▶ _DATASET ENTRIES_
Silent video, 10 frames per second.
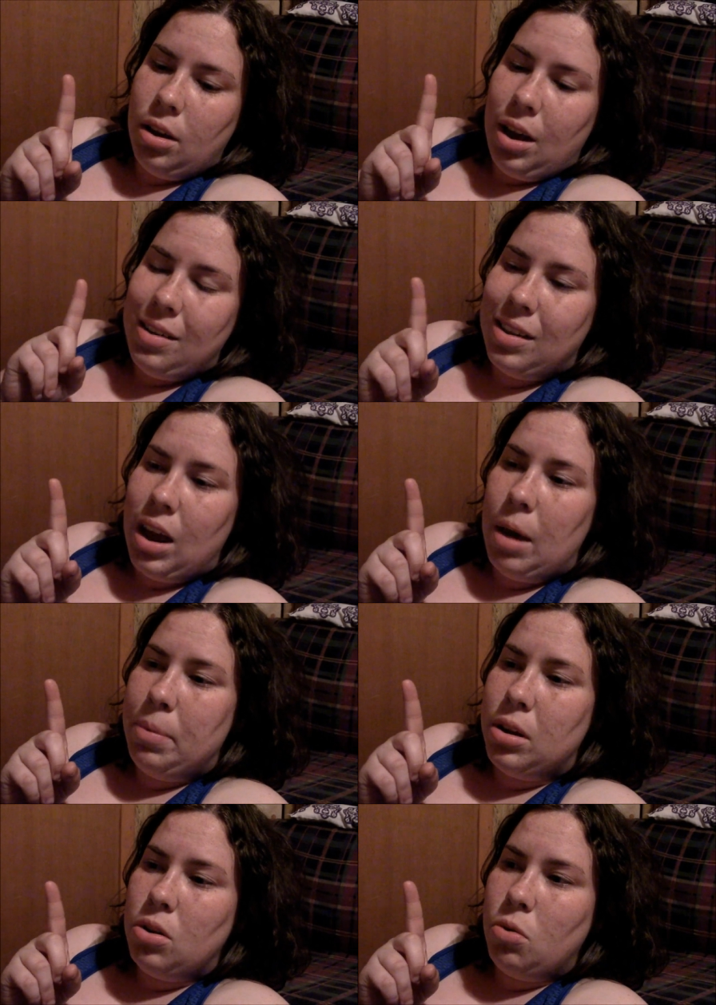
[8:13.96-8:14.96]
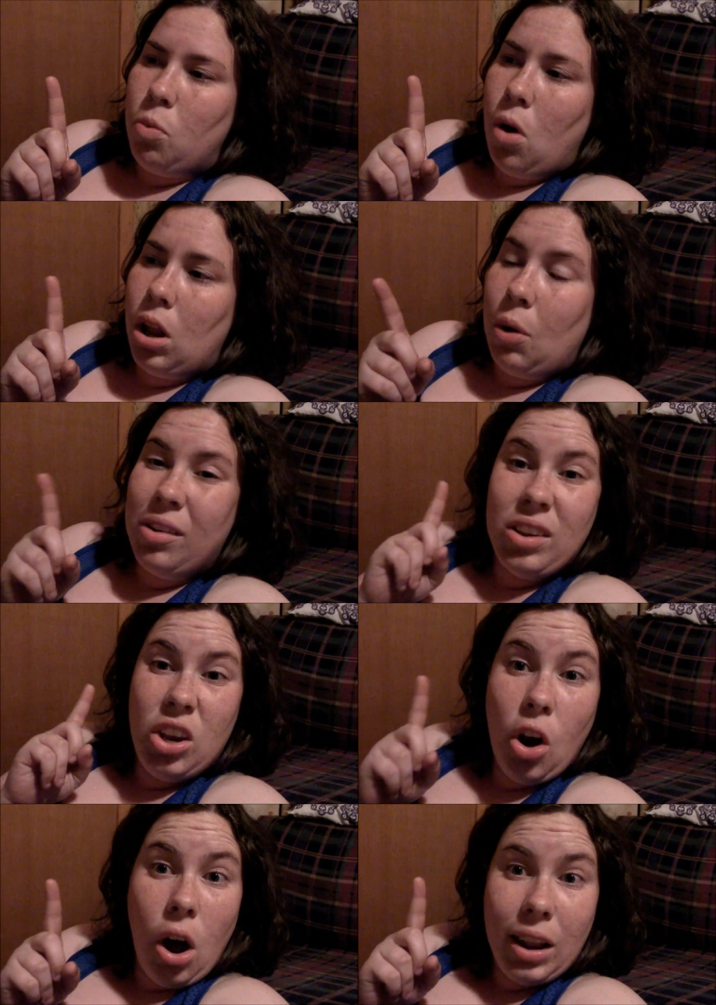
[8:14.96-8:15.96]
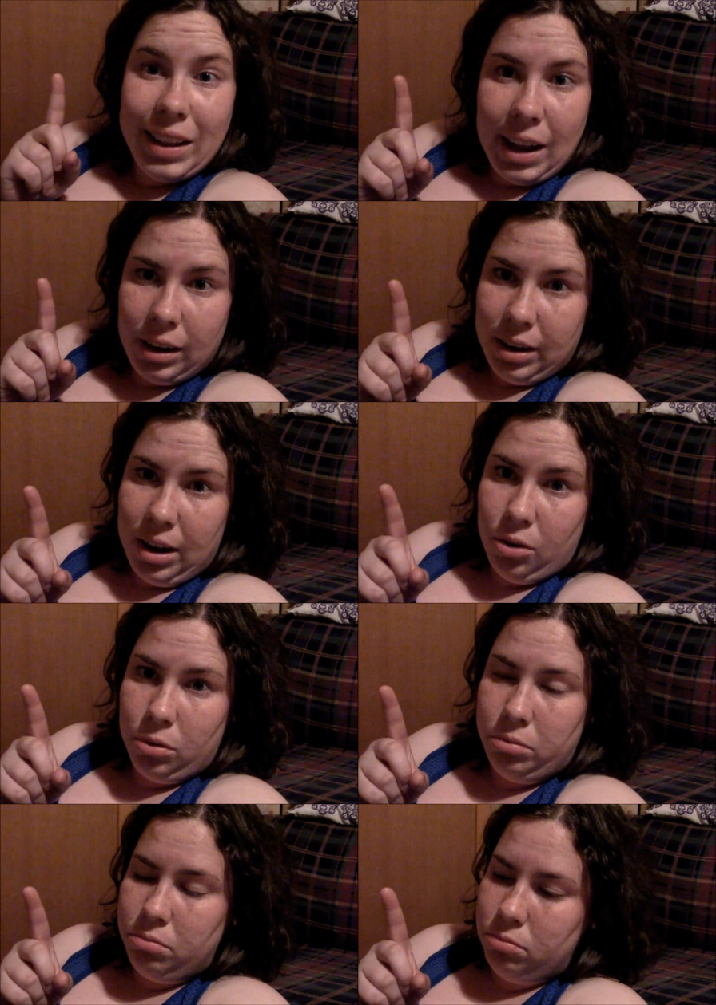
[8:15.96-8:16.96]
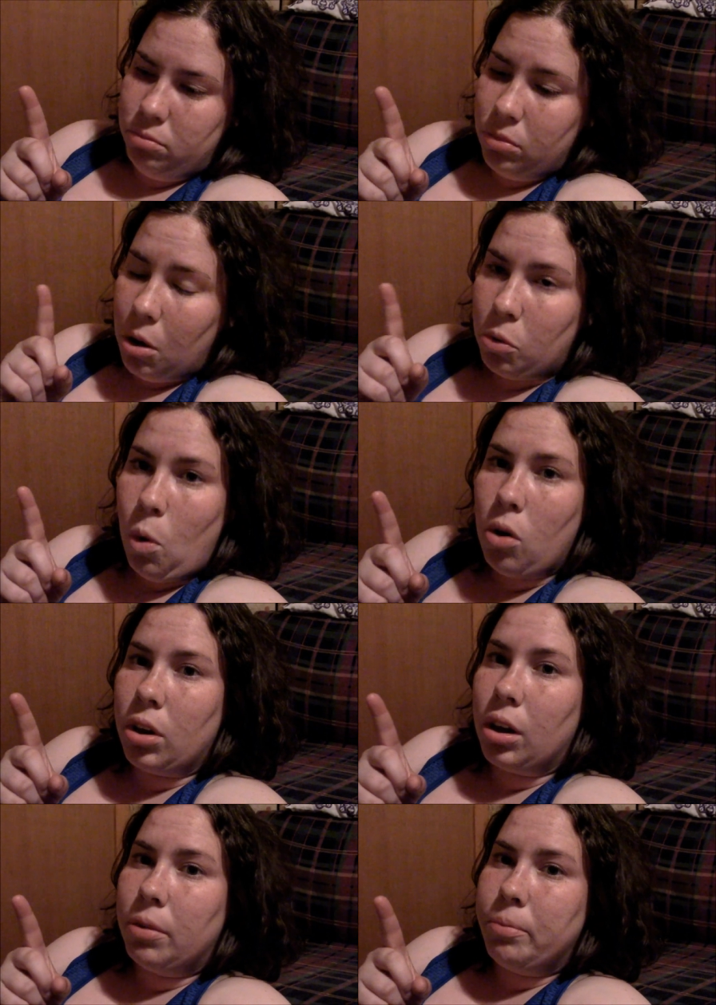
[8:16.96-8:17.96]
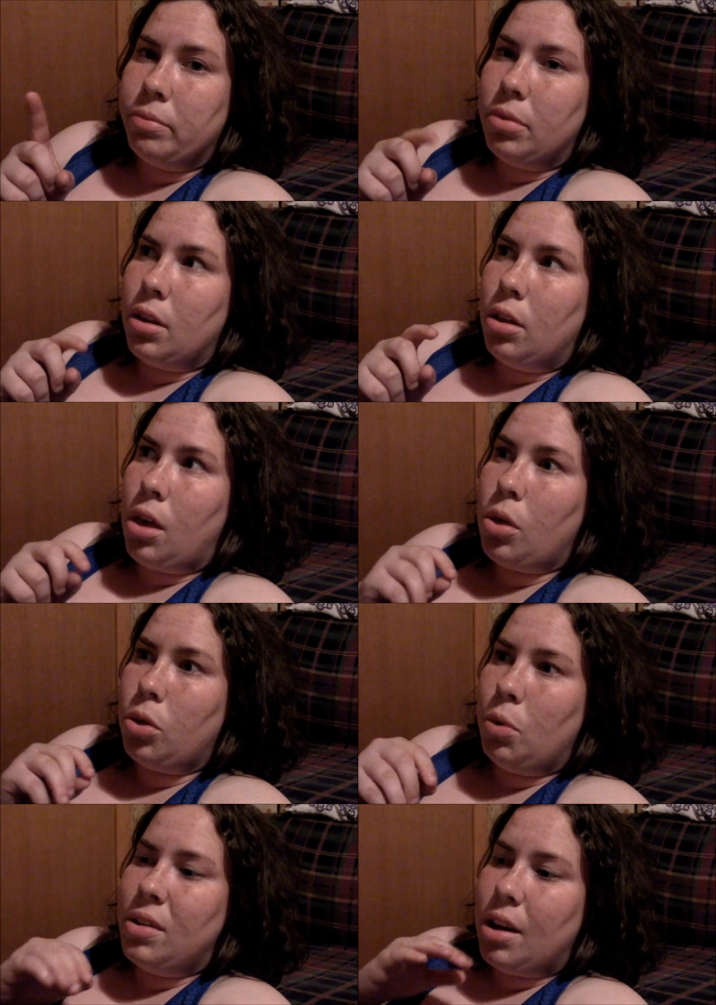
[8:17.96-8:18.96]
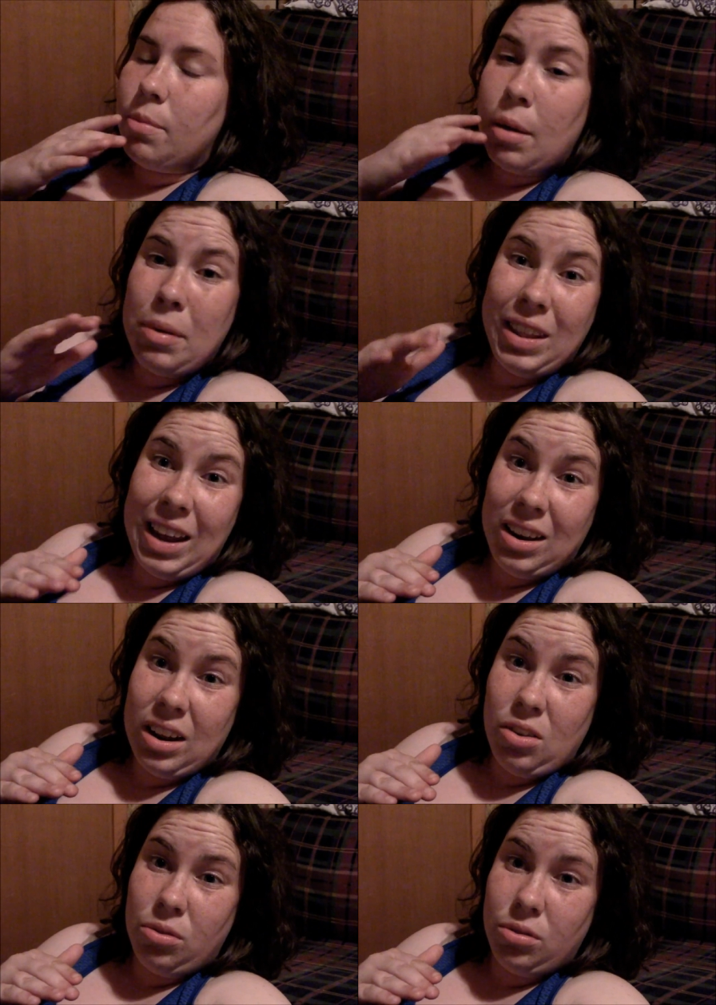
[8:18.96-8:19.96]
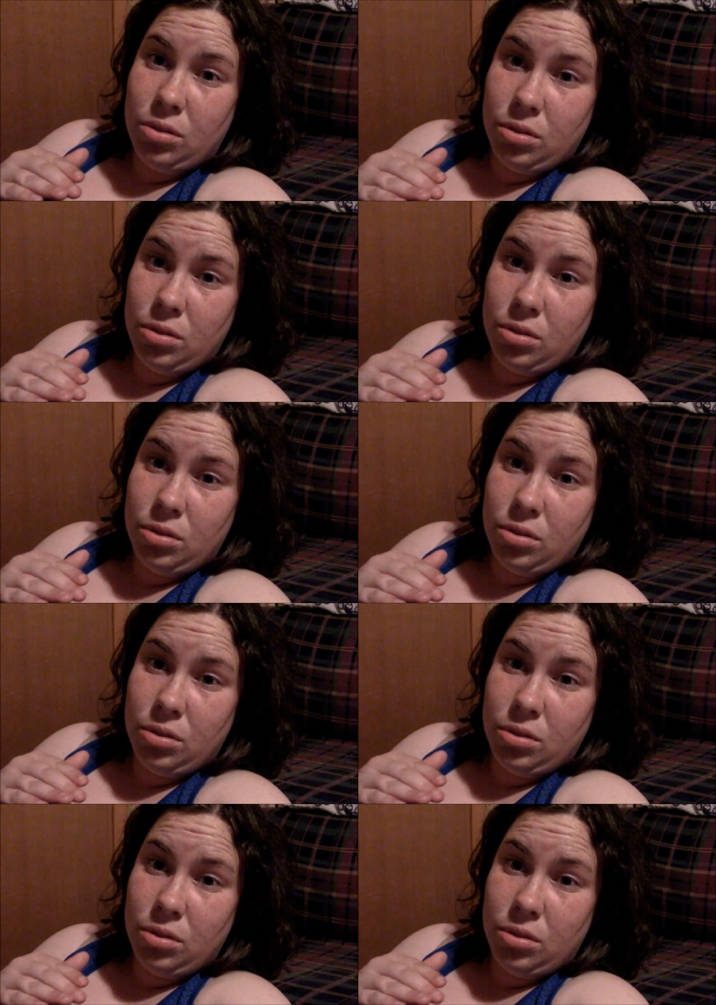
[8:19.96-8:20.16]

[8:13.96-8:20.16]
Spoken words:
has it happened while I was not laying down. I was walking. The other three times I've been laying down.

▶ _WORK ITEM_
The result should be an exact copy of the material, containing no pictures.

▶ _RESPONSE_
Silent video, 10 frames per second.
[8:13.96-8:14.96]
[8:14.96-8:15.96]
[8:15.96-8:16.96]
[8:16.96-8:17.96]
[8:17.96-8:18.96]
[8:18.96-8:19.96]
[8:19.96-8:20.16]

[8:13.96-8:20.16]
Spoken words:
has it happened while I was not laying down. I was walking. The other three times I've been laying down.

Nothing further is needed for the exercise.